Middle East warming twice as fast as global average - report
Temperatures in the region are expected to rise up to 9 degrees Fahrenheit by the end of the century
The Middle East and the eastern Mediterranean are warming nearly twice as fast as the global average, an international report said on Tuesday.
A group of scientists overseen by the Cyprus Institute’s Climate and Atmosphere Research Center and the Max Planck Institute for Chemistry discovered that temperatures in the region are expected to rise up to 9 degrees Fahrenheit by the end of the century if no action is taken to battle climate change. The warming trends in the Middle East are caused by large desert expanses and lower water levels.

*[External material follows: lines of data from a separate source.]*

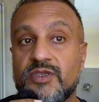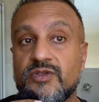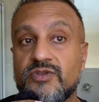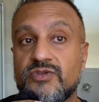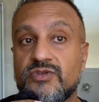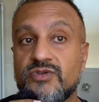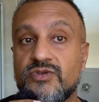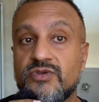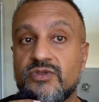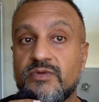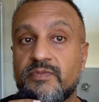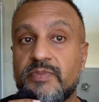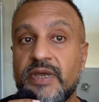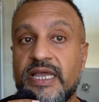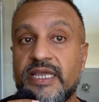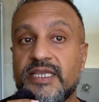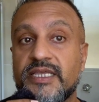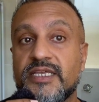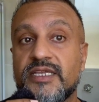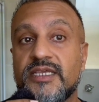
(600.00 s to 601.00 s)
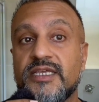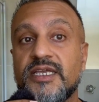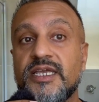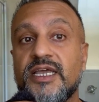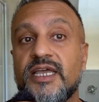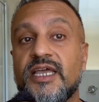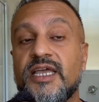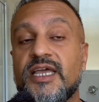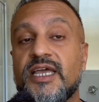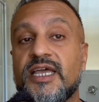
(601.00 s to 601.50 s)
to the bank
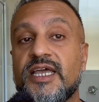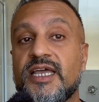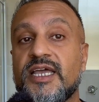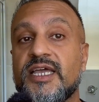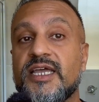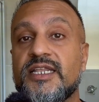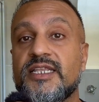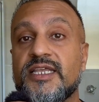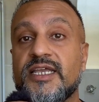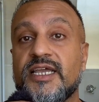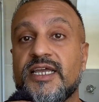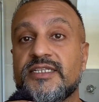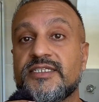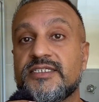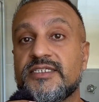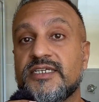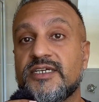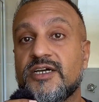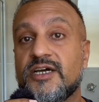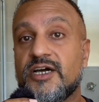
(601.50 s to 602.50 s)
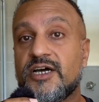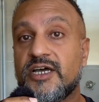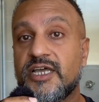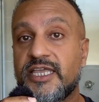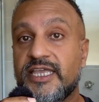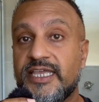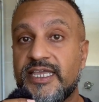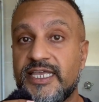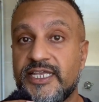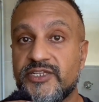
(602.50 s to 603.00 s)
and at a
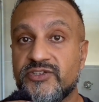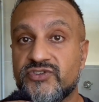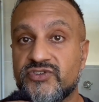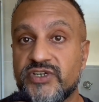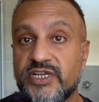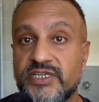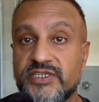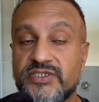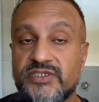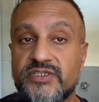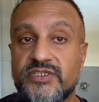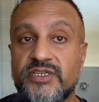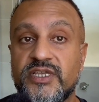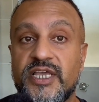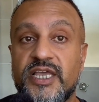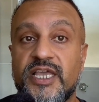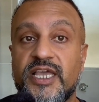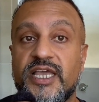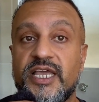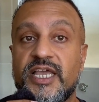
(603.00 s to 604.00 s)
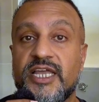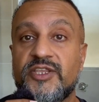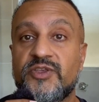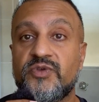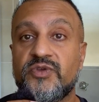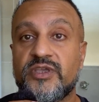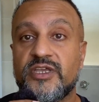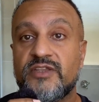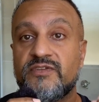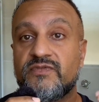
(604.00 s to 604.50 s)
high interest, and you
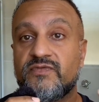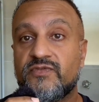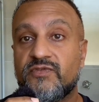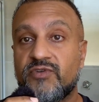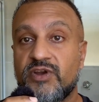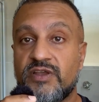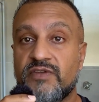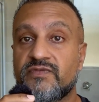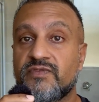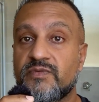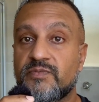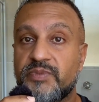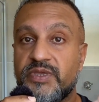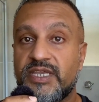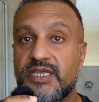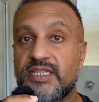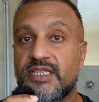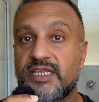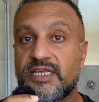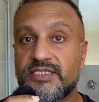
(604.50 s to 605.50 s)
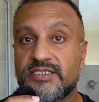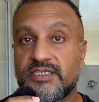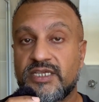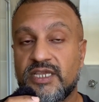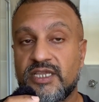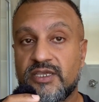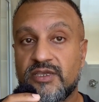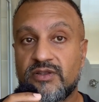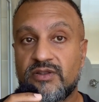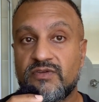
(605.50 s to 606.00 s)
can forever be in that
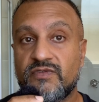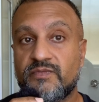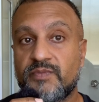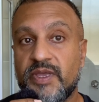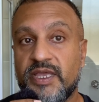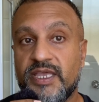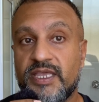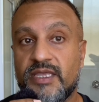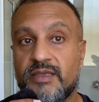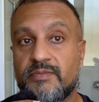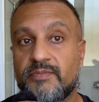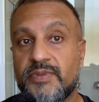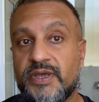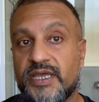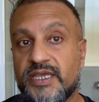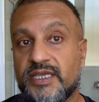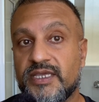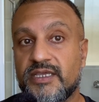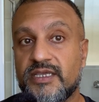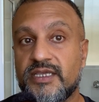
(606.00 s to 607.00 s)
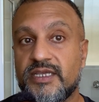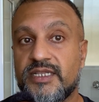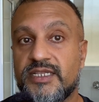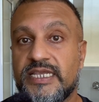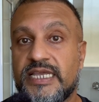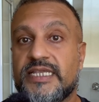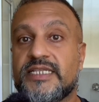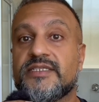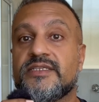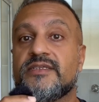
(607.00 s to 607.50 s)
cycle of paying back
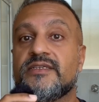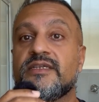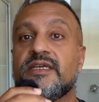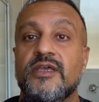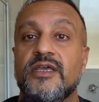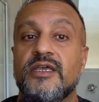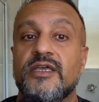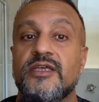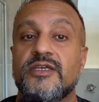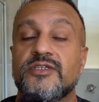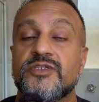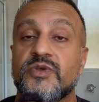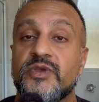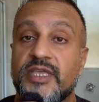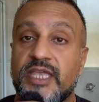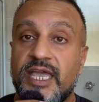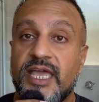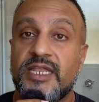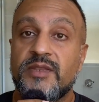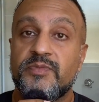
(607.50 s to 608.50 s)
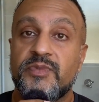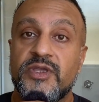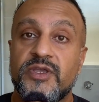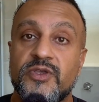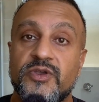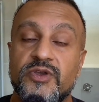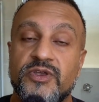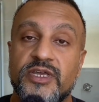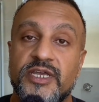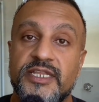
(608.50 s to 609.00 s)
debt. So it can be a
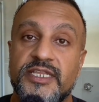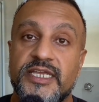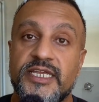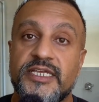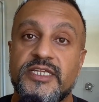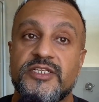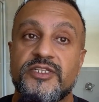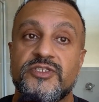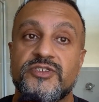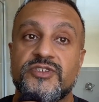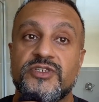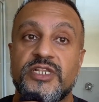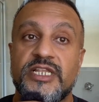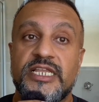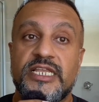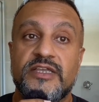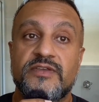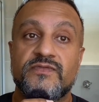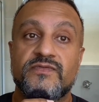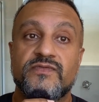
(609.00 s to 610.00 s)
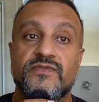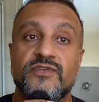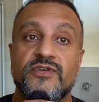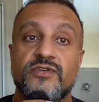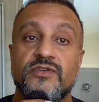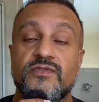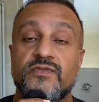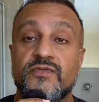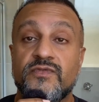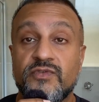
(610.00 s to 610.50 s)
good idea to live
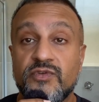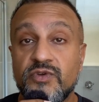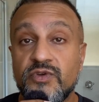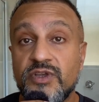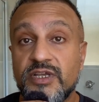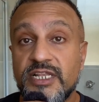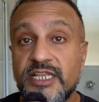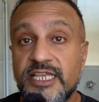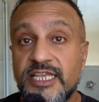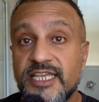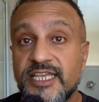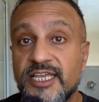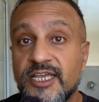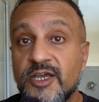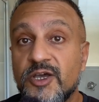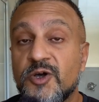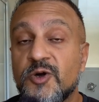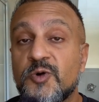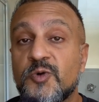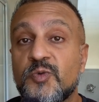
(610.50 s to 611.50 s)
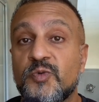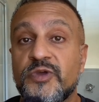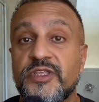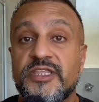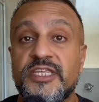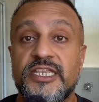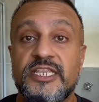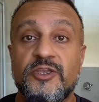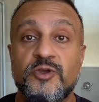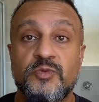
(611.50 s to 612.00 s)
frugally or
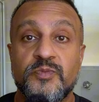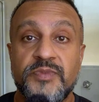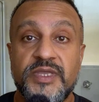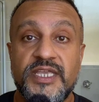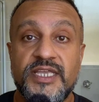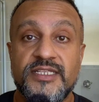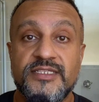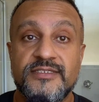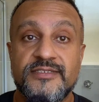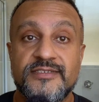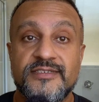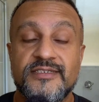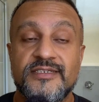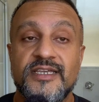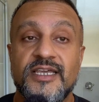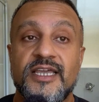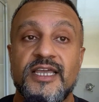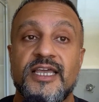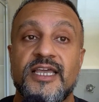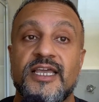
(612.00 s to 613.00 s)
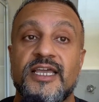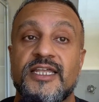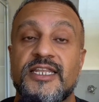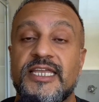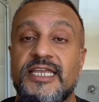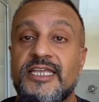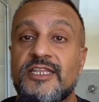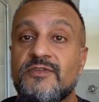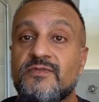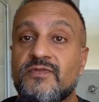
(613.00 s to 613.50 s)
within your means. An
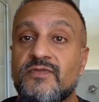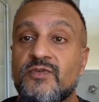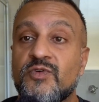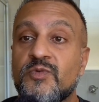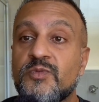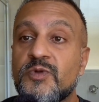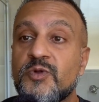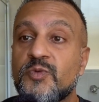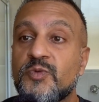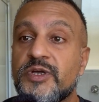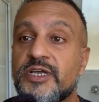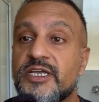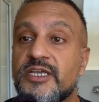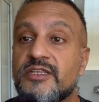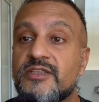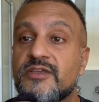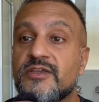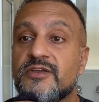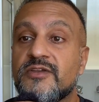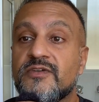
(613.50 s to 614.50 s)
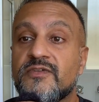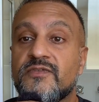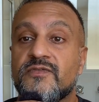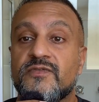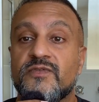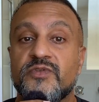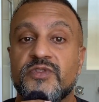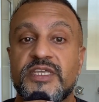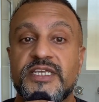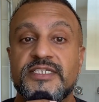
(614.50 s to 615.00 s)
informal word
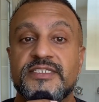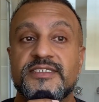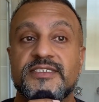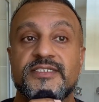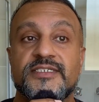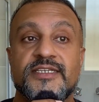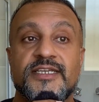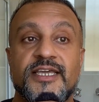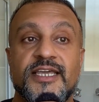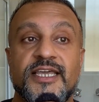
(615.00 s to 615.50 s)
for this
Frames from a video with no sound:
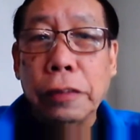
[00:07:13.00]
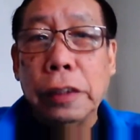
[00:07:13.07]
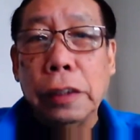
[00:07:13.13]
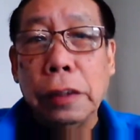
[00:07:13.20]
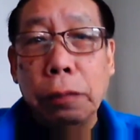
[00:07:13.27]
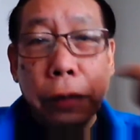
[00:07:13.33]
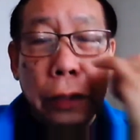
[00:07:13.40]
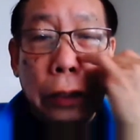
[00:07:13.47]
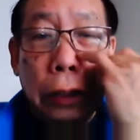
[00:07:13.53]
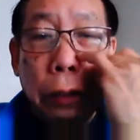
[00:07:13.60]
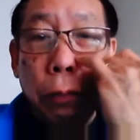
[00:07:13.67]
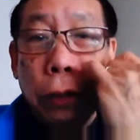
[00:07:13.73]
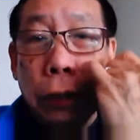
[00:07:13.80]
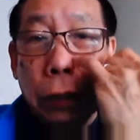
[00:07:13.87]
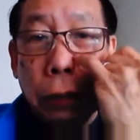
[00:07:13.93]
of the
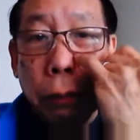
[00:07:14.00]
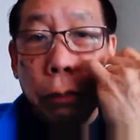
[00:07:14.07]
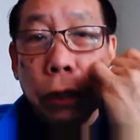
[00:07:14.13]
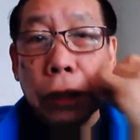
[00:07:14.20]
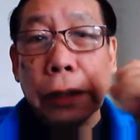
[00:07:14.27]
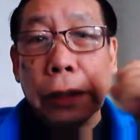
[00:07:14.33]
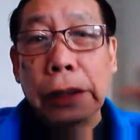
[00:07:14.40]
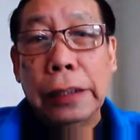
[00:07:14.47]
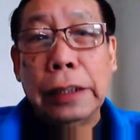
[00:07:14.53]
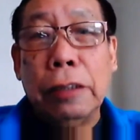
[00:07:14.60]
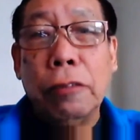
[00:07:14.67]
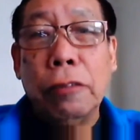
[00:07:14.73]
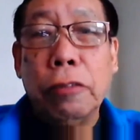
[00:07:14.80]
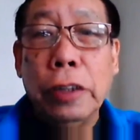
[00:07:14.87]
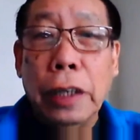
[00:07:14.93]
TBC
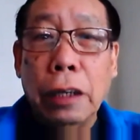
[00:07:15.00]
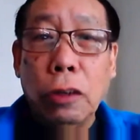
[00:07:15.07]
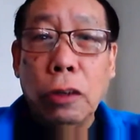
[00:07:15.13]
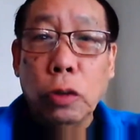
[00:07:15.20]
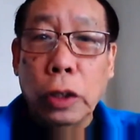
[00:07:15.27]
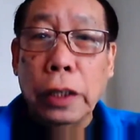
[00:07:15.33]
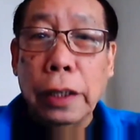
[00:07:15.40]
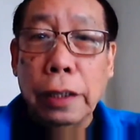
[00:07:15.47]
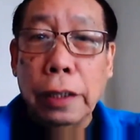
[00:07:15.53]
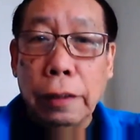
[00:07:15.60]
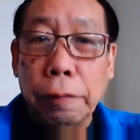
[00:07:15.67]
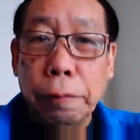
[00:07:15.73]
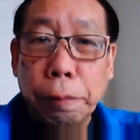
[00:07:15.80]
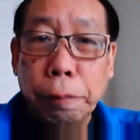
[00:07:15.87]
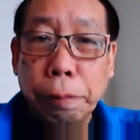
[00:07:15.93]
business that we are looking
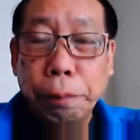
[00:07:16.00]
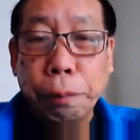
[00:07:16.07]
at.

According to the report, nearly 400 million people living in the area will suffer from “unprecedented” heat waves, long-lasting droughts, rainfall shortages and dust storms, which will in turn lead to food and water shortages. Most vulnerable groups, including the elderly, children and pregnant people, will face major health challenges, Max Planck Institute Director Jos Lelieveld warned.
His colleague, Dr. George Zittis, who co-authored the report, also pointed out that the sea level in the region is projected to rise.
“This would imply severe challenges for coastal infrastructure and agriculture and can lead to the salinization of coastal aquifers,” the scientist said.
The findings were revealed ahead of the UN climate summit in Egypt that will take place in November.